Data InsightsThe price of computer storage has fallen exponentially since the 1950s
May 21, 2024Edouard Mathieu

The price of computer storage has fallen exponentially since the 1950s

Line graph depicting the historical price of computer storage from 1956 to 2023. The y-axis represents the price in US dollars per terabyte on a logarithmic scale, ranging from 10 billion dollars to 100 dollars per TB. The x-axis represents the years from 1956 to 2023. Three lines represent different types of storage technologies: 'Disk' in orange, 'Solid State' in purple, and 'Flash' in green. The orange line starts from the highest price in 1956 and shows a steep decline over the decades. The purple and green lines start later in the timeline, around the late 1990s and early 2000s, respectively, both beginning at lower prices than the disk and following a similar downward trend.

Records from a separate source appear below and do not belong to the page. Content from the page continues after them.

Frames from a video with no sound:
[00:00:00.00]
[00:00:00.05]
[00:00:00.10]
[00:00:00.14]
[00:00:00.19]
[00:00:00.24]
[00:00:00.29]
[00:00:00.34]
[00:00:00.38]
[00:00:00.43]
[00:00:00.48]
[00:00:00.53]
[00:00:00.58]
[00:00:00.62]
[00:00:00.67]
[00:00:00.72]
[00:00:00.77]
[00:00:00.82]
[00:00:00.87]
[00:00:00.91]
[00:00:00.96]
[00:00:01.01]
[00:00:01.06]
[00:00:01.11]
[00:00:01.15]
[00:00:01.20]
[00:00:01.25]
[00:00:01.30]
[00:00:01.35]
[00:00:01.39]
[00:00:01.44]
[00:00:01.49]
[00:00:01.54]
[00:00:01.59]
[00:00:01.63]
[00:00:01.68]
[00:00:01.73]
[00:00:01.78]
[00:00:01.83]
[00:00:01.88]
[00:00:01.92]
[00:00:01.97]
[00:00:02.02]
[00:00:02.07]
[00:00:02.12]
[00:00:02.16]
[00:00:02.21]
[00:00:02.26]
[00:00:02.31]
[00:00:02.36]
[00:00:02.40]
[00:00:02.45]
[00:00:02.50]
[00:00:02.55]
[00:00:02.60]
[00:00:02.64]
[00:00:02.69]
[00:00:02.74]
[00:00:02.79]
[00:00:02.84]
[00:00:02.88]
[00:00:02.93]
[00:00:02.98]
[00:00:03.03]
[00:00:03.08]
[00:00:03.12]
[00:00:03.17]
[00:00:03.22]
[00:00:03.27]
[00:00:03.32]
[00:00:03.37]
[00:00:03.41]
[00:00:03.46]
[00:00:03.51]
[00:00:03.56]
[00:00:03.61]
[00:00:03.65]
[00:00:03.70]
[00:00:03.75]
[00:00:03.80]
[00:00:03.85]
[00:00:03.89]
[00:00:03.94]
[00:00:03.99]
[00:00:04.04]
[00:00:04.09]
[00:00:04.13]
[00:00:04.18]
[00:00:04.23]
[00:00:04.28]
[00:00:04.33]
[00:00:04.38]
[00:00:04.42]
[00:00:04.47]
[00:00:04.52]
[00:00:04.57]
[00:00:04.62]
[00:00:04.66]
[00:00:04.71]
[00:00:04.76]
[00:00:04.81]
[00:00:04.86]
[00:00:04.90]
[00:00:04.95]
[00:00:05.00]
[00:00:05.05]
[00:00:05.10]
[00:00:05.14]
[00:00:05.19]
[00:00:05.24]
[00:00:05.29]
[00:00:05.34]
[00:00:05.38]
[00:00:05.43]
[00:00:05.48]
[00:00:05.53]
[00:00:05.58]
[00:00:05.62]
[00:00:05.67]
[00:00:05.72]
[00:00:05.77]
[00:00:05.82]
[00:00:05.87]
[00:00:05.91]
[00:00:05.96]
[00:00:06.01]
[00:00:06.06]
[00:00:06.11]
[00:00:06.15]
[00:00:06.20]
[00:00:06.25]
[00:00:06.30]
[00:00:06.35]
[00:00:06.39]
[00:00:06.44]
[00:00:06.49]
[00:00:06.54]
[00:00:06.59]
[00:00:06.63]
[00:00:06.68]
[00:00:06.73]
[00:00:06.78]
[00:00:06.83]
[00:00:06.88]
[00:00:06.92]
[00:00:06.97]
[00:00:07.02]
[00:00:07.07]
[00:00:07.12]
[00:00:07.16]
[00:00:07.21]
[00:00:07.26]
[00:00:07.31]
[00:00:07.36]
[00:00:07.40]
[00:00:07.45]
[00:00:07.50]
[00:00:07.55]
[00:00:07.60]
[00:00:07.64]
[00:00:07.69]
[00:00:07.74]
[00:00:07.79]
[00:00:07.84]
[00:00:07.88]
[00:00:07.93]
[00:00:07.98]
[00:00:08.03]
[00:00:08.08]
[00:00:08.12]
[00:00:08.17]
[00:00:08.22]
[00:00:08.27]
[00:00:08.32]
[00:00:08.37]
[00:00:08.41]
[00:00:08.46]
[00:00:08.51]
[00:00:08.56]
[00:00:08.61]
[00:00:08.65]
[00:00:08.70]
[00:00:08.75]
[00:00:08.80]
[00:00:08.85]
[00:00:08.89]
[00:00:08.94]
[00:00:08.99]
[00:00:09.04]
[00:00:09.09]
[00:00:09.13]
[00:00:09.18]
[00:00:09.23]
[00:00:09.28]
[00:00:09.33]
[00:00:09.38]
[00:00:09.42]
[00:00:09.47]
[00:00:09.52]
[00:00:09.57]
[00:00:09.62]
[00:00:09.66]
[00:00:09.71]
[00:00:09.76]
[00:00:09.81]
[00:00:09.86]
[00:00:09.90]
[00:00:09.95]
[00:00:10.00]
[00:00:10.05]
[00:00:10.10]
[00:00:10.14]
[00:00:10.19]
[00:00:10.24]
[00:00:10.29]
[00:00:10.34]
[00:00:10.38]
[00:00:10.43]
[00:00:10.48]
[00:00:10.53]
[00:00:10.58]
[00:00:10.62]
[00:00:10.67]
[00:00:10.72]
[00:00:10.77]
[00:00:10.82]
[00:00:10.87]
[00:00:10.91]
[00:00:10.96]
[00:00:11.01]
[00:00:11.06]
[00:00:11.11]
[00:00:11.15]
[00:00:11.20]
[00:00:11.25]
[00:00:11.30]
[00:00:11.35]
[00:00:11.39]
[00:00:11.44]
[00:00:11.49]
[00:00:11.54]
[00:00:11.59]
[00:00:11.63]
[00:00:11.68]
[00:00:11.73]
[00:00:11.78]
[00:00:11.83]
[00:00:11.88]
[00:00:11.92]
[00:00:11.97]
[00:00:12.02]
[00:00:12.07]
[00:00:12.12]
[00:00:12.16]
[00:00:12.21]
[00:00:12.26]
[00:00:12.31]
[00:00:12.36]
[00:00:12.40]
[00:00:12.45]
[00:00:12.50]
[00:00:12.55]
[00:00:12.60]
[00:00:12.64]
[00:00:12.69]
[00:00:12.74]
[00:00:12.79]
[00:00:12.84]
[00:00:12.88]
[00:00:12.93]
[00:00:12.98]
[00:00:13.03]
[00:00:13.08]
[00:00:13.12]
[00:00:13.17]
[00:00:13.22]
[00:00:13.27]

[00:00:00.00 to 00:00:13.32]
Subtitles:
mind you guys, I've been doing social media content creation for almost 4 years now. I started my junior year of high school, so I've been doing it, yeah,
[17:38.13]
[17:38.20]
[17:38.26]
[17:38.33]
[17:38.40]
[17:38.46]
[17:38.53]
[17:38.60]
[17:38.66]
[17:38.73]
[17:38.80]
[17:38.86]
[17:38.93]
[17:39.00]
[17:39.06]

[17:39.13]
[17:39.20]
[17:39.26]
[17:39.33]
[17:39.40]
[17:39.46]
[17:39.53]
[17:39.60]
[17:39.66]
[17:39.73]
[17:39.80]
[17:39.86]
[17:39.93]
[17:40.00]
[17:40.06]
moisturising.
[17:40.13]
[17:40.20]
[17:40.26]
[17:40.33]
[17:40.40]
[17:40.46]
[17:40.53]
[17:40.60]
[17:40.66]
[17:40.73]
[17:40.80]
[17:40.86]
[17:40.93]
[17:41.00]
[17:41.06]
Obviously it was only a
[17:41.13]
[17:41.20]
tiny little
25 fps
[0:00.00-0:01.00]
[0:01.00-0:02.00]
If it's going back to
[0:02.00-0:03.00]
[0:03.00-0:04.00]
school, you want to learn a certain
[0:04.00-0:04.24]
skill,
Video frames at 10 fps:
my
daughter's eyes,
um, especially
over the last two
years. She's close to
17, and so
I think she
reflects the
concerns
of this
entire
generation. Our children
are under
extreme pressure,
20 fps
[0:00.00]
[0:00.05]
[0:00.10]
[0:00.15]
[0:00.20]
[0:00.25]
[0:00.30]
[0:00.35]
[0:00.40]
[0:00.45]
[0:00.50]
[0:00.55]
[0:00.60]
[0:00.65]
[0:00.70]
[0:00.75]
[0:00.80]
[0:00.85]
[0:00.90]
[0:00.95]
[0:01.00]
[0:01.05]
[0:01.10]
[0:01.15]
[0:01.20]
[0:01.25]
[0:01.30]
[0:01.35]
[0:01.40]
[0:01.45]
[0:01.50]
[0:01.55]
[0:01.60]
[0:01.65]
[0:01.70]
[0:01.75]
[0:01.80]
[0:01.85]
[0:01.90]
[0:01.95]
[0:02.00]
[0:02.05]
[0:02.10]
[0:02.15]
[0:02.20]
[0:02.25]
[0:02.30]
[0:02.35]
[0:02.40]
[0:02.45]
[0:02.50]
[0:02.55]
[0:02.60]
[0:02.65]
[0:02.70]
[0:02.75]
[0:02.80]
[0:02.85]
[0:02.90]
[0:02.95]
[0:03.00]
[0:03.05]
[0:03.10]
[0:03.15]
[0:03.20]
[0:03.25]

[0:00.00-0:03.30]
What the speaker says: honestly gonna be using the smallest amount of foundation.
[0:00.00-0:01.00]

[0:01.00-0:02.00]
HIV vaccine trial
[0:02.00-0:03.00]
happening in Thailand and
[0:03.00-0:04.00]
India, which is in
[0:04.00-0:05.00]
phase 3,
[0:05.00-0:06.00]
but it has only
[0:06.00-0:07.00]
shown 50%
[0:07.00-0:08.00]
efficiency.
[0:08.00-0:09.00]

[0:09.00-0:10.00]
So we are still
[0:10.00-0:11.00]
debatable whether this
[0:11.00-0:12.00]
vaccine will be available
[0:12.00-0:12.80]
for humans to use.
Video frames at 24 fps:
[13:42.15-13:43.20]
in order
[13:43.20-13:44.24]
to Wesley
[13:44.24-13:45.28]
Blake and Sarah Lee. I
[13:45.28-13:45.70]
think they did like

This chart shows the dramatic fall in the price of computer storage between 1956 and 2023. It relies on the data carefully collected by the computer scientist John C. McCallum.

In the last 70 years, the price for a unit of storage has fallen by almost ten orders of magnitude. The data is plotted on a logarithmic scale on the vertical axis. The line follows an almost straight path, indicating an exponential reduction in price.

A 256-gigabyte storage capacity — commonly found in standard laptops sold today — would have cost around 20 billion dollars in the 1950s. (That’s in today’s prices.)

And cost has not been the only improvement: modern solid-state drives offer much faster and more reliable data access than early magnetic and hard disk drives.